Remote Execution Flow

Build Cache Flow

When a build tool performs a build:
  1. Hash Computation: Compute action digest from inputs, command, and platform properties
  2. Cache Check: Query Action Cache with digest
  3. Cache Hit: Download outputs from CAS and skip execution
  4. Cache Miss: Execute locally or remotely, then populate cache

Deployment Patterns

Single-Node Setup

All components run on a single machine.
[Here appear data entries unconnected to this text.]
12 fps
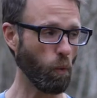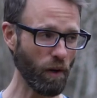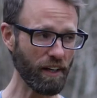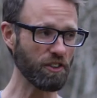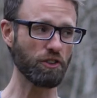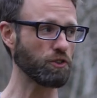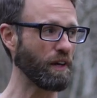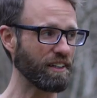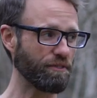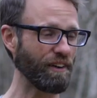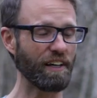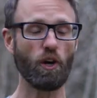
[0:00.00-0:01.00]
We're not just
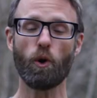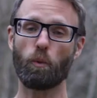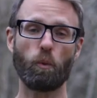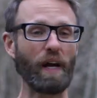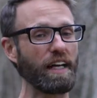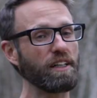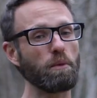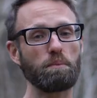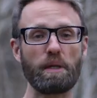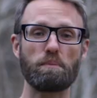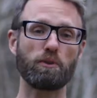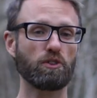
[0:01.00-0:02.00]
trying to find random
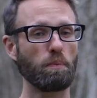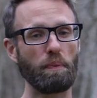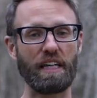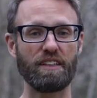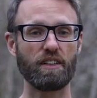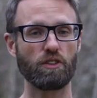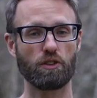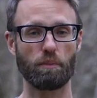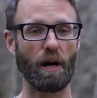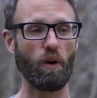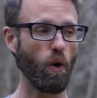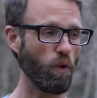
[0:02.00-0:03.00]
people's opinions
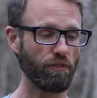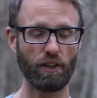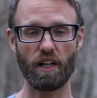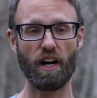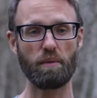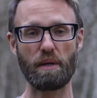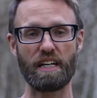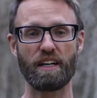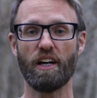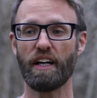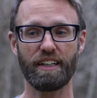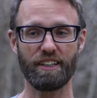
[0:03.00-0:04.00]
about
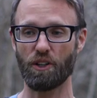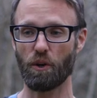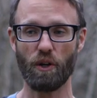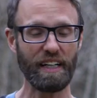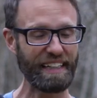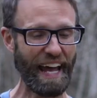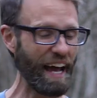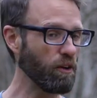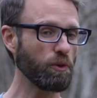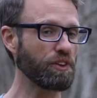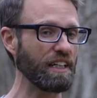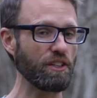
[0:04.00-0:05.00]
overcoming, you know,
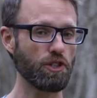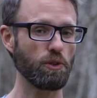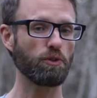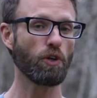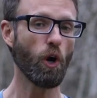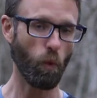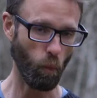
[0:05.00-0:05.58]
health issues.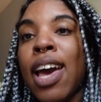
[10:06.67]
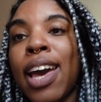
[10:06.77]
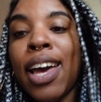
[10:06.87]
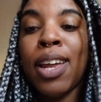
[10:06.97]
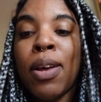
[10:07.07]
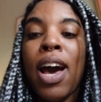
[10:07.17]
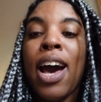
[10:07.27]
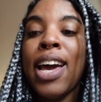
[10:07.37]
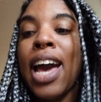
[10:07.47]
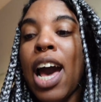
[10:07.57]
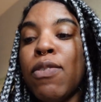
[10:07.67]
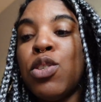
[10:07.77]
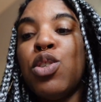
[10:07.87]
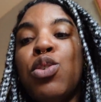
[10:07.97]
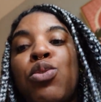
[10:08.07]
And I have
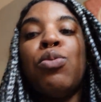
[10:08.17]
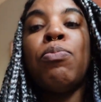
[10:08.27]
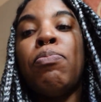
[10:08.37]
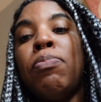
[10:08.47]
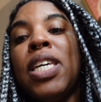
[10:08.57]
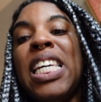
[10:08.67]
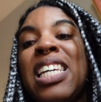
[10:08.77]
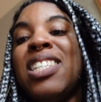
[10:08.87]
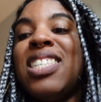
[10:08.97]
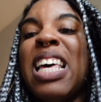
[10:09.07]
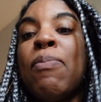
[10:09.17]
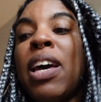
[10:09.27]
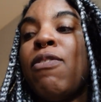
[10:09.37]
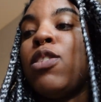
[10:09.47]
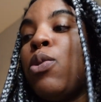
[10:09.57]
to be
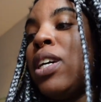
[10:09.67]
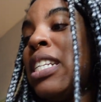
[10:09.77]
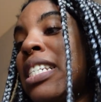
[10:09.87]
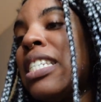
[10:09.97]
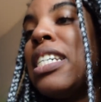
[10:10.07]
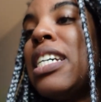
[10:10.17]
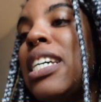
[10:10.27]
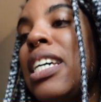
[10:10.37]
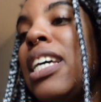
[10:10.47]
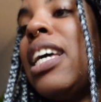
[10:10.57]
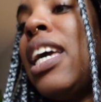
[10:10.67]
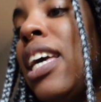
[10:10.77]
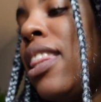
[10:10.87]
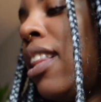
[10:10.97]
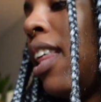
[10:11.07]
semi-fluent
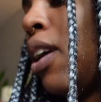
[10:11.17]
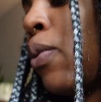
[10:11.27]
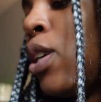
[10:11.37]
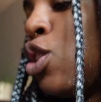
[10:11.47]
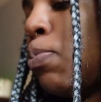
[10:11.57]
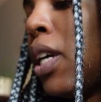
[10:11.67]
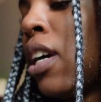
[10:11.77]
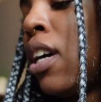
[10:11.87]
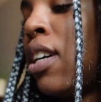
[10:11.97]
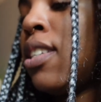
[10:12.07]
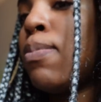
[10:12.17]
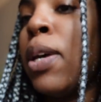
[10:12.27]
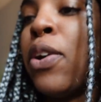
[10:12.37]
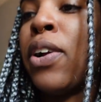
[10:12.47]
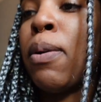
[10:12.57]
in the language because
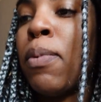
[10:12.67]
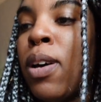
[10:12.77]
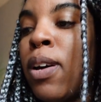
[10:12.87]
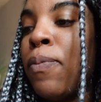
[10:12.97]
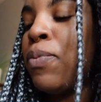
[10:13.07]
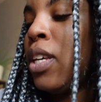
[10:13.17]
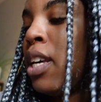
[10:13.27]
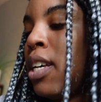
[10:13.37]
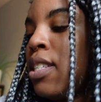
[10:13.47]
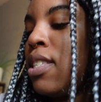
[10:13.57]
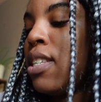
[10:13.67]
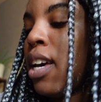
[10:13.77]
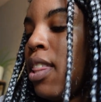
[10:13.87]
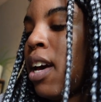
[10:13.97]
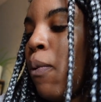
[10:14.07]
my grandma
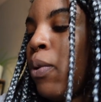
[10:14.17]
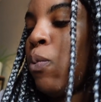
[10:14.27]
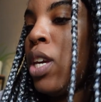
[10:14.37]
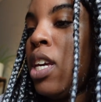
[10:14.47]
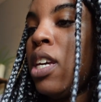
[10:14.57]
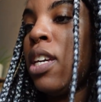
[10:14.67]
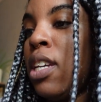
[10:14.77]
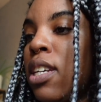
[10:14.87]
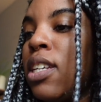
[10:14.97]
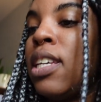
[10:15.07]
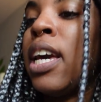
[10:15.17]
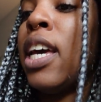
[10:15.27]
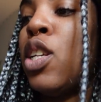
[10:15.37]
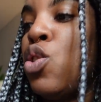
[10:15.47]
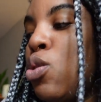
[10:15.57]
said that when we
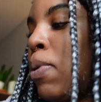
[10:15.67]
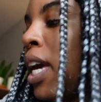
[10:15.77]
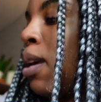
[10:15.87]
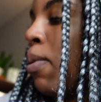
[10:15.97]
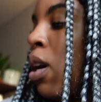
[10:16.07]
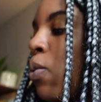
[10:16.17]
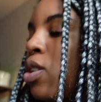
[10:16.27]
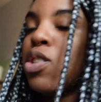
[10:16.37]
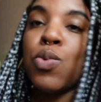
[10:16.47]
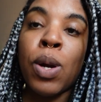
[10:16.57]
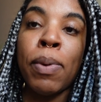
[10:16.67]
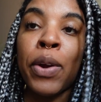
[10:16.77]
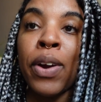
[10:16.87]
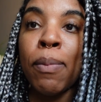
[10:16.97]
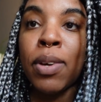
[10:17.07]
get into Panama, which is where my
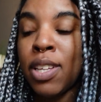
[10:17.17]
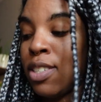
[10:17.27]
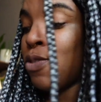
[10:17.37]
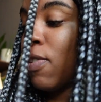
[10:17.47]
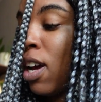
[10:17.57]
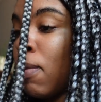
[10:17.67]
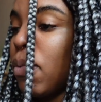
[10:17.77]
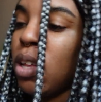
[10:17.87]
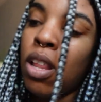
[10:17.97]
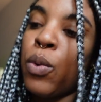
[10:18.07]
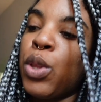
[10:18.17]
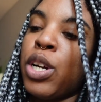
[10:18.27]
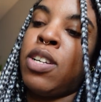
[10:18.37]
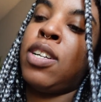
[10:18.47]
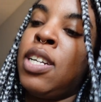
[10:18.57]
grandma is from, along with
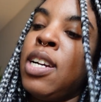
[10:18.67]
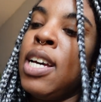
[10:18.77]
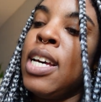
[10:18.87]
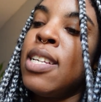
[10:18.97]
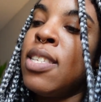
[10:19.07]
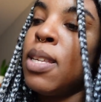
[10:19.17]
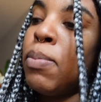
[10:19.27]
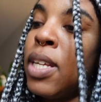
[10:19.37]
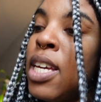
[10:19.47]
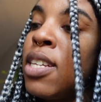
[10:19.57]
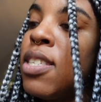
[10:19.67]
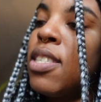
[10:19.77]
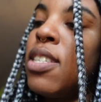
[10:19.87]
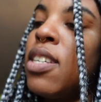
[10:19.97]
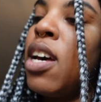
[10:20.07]
her
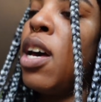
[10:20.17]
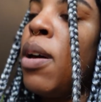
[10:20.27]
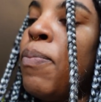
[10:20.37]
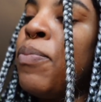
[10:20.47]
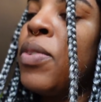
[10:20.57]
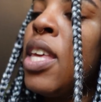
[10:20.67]
siblings, um,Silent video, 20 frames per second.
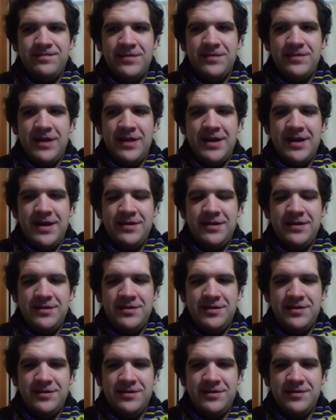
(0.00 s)
And
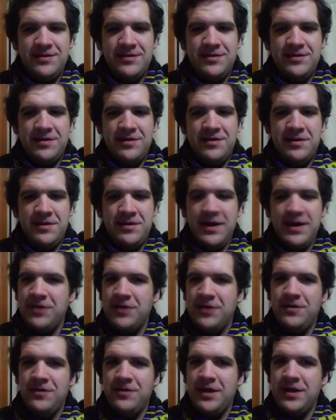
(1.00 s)
thank
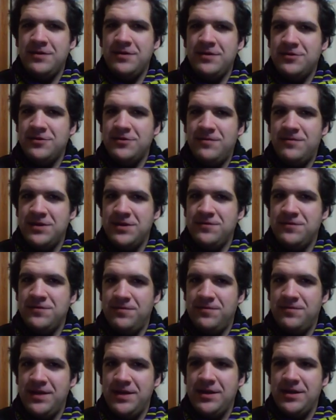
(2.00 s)
you again so much for
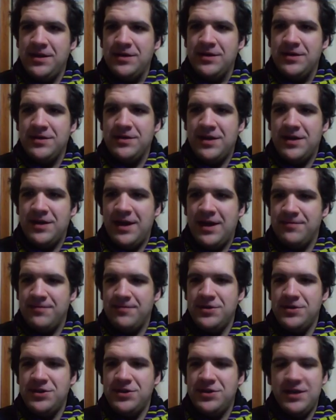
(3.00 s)
being here. I
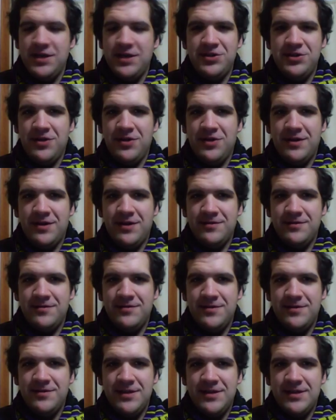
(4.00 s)
appreciate y'all.
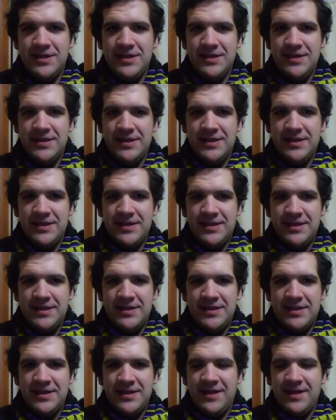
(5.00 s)

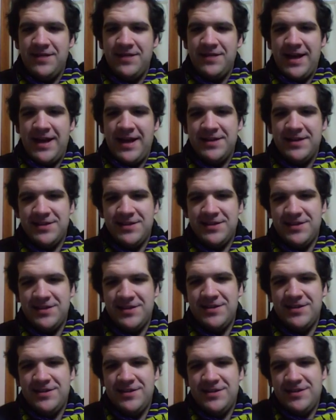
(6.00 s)
Love you lots.
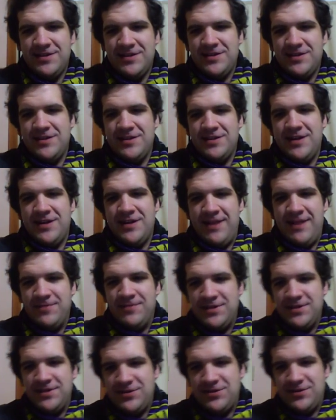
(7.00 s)
And we'll
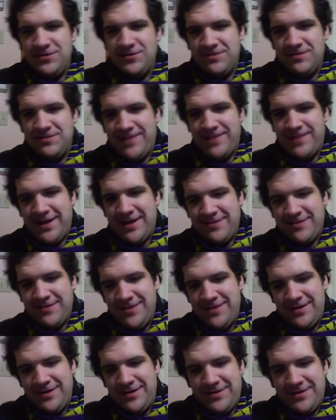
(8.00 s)
just do the bye
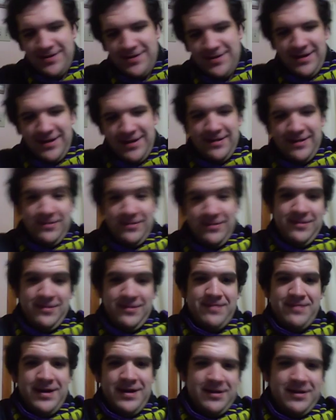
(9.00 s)
command, because I gotta do the
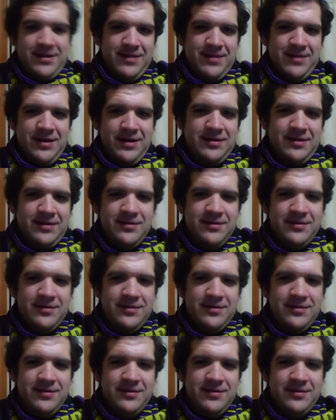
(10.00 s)
bye command.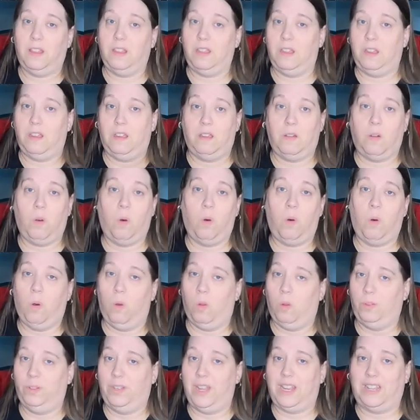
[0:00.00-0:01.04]
the
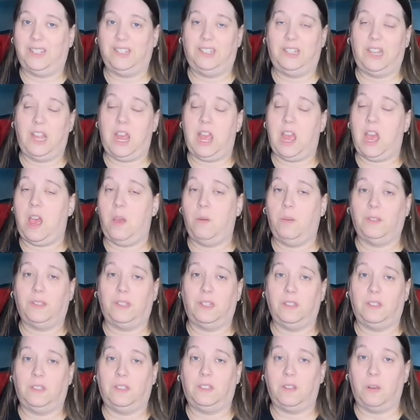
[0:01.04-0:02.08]
whole next day I was
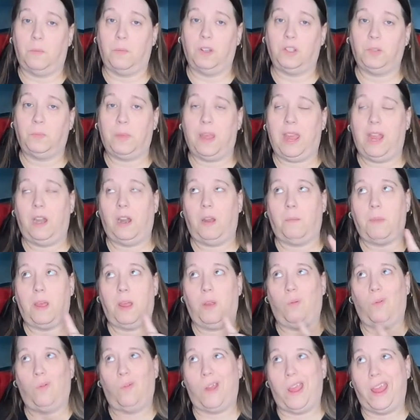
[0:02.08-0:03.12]
in so much pain on
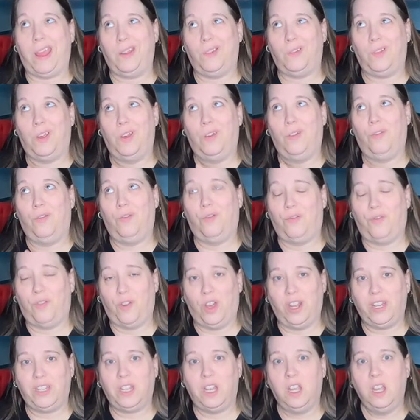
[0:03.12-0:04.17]
my right
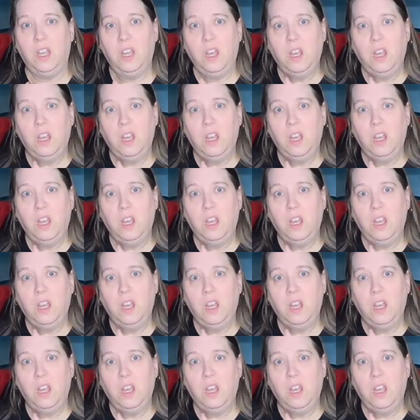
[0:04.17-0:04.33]
foot.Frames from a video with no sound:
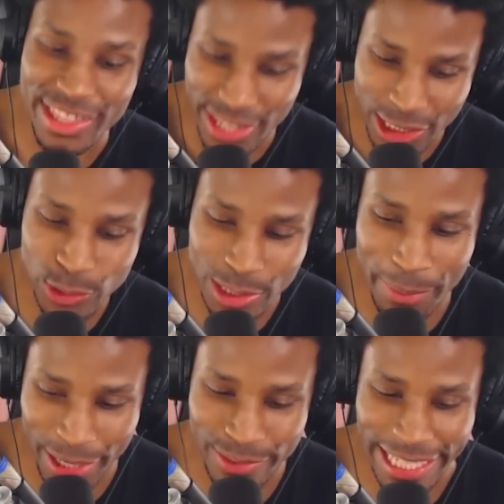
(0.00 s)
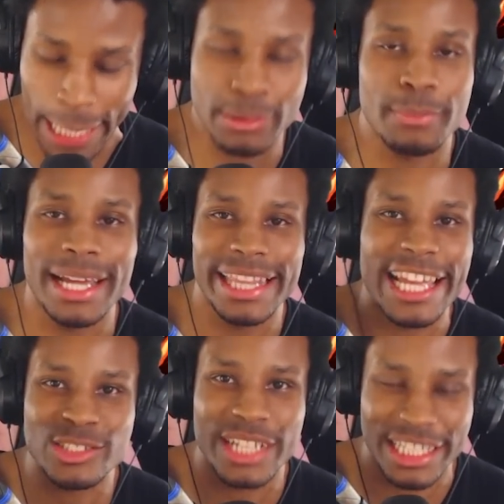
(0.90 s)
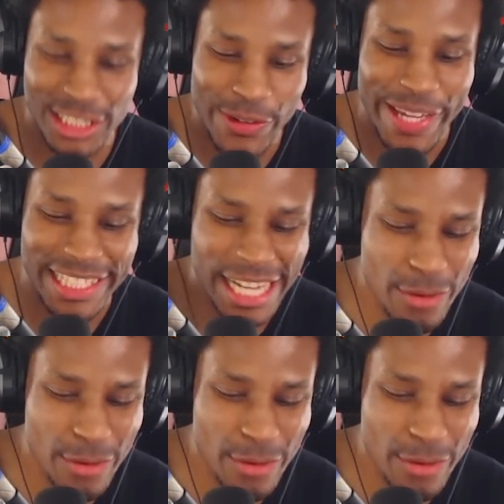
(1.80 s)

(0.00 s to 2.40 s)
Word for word: like this was a better team than my last one I showcased.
Ideal for local development and CI runners.
  • Scheduler + Worker + Storage on one node
  • In-memory or filesystem storage
  • Minimal configuration

Distributed Cluster

Components distributed across multiple machines for scalability.
  • Dedicated scheduler nodes
  • Worker pool (10s-1000s of nodes)
  • Shared cloud storage (S3, GCS)
  • Redis for metadata

Hybrid Cloud

Local caching with remote execution.
  • Local CAS/AC stores
  • GRPC Scheduler forwarding to cloud
  • FastSlow store for cache tiers

Multi-Region

Geographically distributed deployment.
  • Regional schedulers and workers
  • Shared global CAS (S3/GCS)
  • Compression for network efficiency

Communication Protocols

NativeLink implements the following Remote Execution API v2 services:

Execution Service

  • Execute - Submit actions for execution
  • WaitExecution - Monitor execution progress

Content Addressable Storage Service

  • FindMissingBlobs - Check blob existence
  • BatchUpdateBlobs - Upload small blobs
  • BatchReadBlobs - Download small blobs
  • GetTree - Retrieve directory trees

ByteStream Service

  • Read - Stream blob downloads
  • Write - Stream blob uploads

Action Cache Service

  • GetActionResult - Retrieve cached results
  • UpdateActionResult - Store action results

Capabilities Service

  • GetCapabilities - Query server capabilities

Platform Properties

Platform properties enable fine-grained worker matching:
Example Configuration:
{
  "supported_platform_properties": {
    "cpu_count": "minimum",
    "cpu_arch": "exact",
    "OSFamily": "exact"
  }
}

Configuration Files

NativeLink uses JSON5 configuration files that define:
  • Stores: CAS and AC backend configurations
  • Schedulers: Task scheduling and worker management
  • Workers: Execution capabilities and resources
  • Servers: gRPC service endpoints
See the configuration examples for reference deployments.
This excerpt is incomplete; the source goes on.